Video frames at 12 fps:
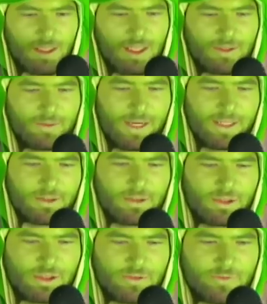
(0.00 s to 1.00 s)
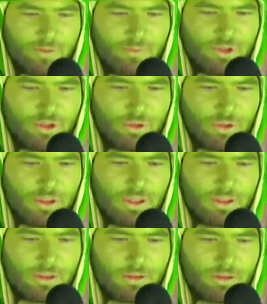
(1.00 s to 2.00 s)
All right, this is from
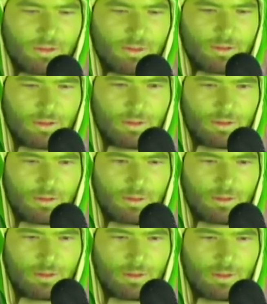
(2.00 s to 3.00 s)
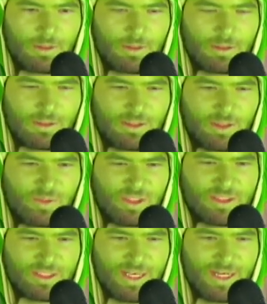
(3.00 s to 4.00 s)
Jordan.
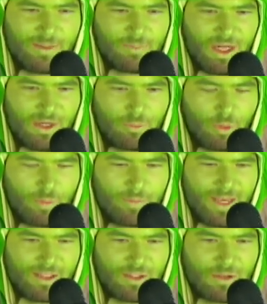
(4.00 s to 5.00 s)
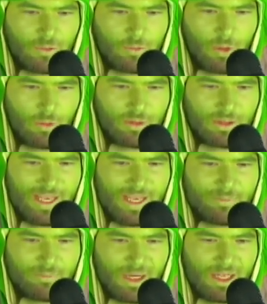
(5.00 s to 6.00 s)
Subject line, my roommates won't
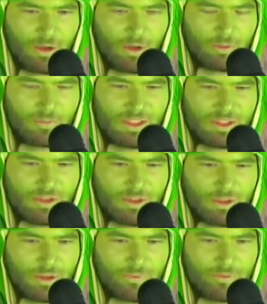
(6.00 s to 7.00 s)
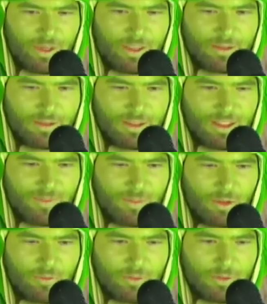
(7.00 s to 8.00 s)
let my homeless girlfriend come
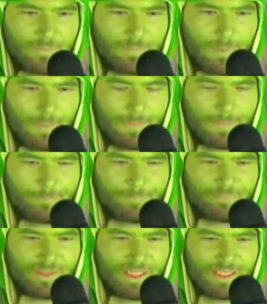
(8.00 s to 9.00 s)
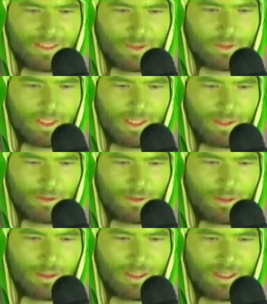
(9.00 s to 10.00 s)
over. Hello, Lyle.
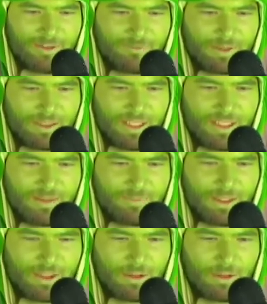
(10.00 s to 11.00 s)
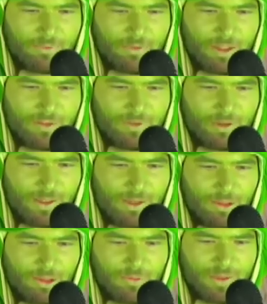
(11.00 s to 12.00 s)
I've been dating my girlfriend for
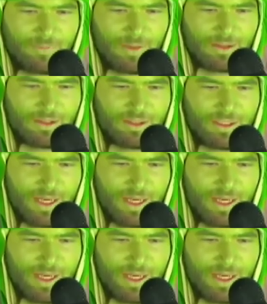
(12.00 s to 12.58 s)
about 3 months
________
**Task requirements**. All of the data above needs to be retyped exactly, with the pictures removed.

**Finished task**.
Video frames at 12 fps:
(0.00 s to 1.00 s)
(1.00 s to 2.00 s)
All right, this is from
(2.00 s to 3.00 s)
(3.00 s to 4.00 s)
Jordan.
(4.00 s to 5.00 s)
(5.00 s to 6.00 s)
Subject line, my roommates won't
(6.00 s to 7.00 s)
(7.00 s to 8.00 s)
let my homeless girlfriend come
(8.00 s to 9.00 s)
(9.00 s to 10.00 s)
over. Hello, Lyle.
(10.00 s to 11.00 s)
(11.00 s to 12.00 s)
I've been dating my girlfriend for
(12.00 s to 12.58 s)
about 3 months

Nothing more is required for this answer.